Dataset =>

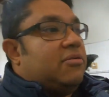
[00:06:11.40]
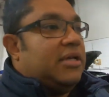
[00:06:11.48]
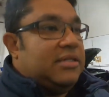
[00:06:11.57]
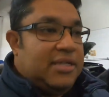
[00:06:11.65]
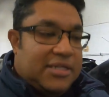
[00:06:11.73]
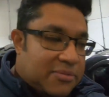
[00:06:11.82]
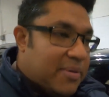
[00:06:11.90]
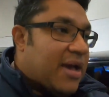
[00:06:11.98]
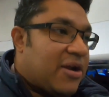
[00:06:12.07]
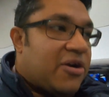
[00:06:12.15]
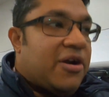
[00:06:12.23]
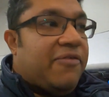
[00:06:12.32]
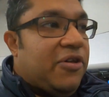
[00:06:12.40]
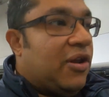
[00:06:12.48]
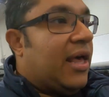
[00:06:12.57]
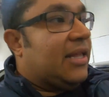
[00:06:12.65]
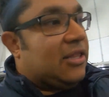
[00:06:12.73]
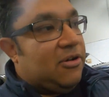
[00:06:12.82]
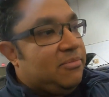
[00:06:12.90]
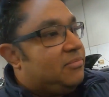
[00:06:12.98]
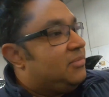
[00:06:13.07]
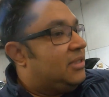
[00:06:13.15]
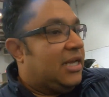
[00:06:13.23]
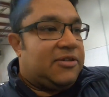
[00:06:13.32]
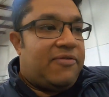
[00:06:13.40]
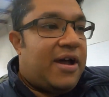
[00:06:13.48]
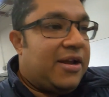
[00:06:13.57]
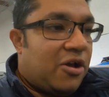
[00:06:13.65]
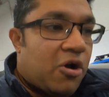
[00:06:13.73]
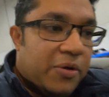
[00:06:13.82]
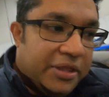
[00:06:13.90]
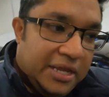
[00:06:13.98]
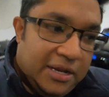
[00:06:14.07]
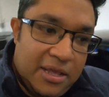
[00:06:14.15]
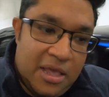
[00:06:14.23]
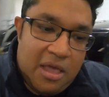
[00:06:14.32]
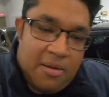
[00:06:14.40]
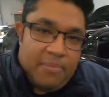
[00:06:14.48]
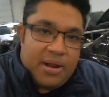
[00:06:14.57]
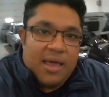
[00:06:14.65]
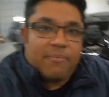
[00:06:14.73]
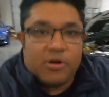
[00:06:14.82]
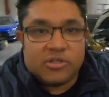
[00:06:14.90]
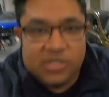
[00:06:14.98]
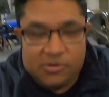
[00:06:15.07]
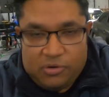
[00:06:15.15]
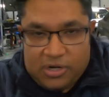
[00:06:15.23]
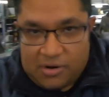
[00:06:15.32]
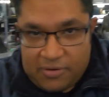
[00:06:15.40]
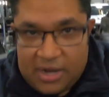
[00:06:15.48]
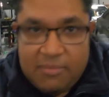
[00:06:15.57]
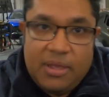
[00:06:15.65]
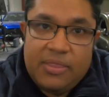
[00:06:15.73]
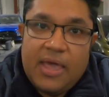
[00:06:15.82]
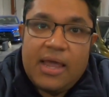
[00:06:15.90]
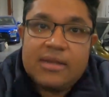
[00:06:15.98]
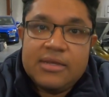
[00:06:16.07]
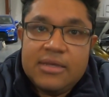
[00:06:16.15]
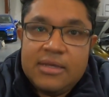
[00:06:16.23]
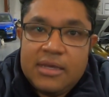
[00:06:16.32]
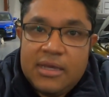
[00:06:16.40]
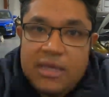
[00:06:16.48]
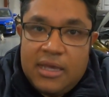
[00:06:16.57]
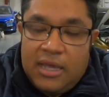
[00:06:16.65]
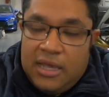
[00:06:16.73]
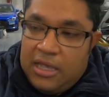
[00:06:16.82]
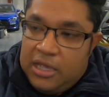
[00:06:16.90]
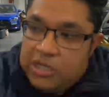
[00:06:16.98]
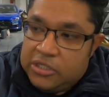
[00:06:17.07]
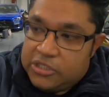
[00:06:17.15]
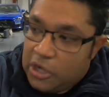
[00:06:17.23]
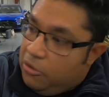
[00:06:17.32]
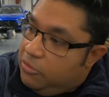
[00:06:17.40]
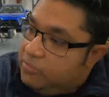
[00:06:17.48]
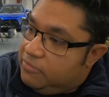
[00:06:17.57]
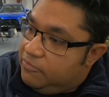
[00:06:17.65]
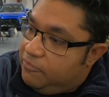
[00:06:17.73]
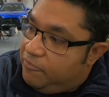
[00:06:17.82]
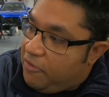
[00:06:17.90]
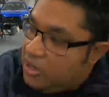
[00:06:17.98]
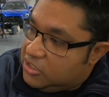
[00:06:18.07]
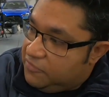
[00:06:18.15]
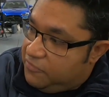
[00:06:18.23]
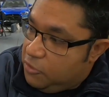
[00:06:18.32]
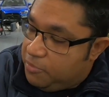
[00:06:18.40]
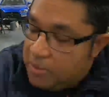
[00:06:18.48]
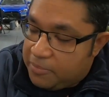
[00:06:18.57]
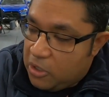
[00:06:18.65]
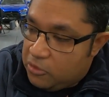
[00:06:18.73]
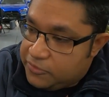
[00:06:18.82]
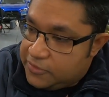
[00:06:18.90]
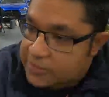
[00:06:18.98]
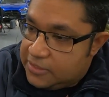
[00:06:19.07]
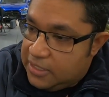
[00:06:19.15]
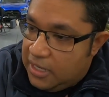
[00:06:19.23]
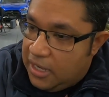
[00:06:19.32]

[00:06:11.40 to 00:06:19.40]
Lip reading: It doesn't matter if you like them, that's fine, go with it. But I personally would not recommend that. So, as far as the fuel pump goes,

---

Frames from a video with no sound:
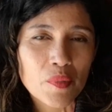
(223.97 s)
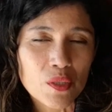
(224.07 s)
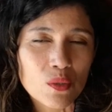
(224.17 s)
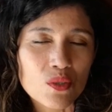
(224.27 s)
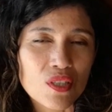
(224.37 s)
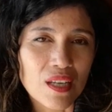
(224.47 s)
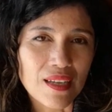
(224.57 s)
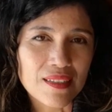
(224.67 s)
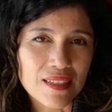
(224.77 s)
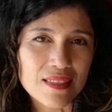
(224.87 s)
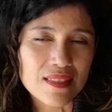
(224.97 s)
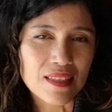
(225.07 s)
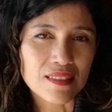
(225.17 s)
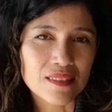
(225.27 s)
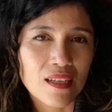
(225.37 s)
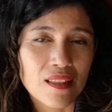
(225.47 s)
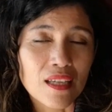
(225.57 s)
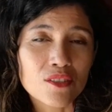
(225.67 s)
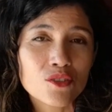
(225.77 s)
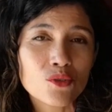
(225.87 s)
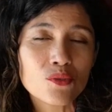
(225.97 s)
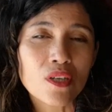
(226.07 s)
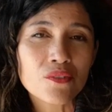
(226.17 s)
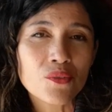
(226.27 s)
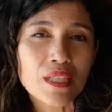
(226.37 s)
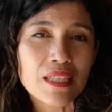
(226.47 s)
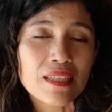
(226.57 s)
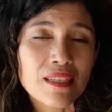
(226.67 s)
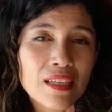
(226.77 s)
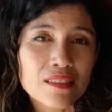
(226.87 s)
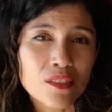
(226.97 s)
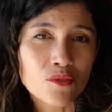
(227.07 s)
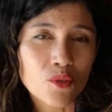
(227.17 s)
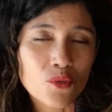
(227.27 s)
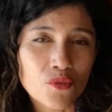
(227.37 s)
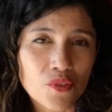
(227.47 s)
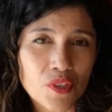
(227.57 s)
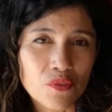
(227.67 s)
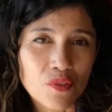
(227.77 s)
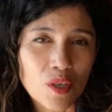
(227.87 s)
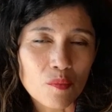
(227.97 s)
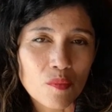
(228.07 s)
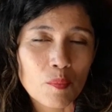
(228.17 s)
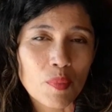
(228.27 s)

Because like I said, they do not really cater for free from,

Prompt => Show each line of the material that includes the word "with".

Output below =>
Lip reading: It doesn't matter if you like them, that's fine, go with it. But I personally would not recommend that. So, as far as the fuel pump goes,
Frames from a video with no sound:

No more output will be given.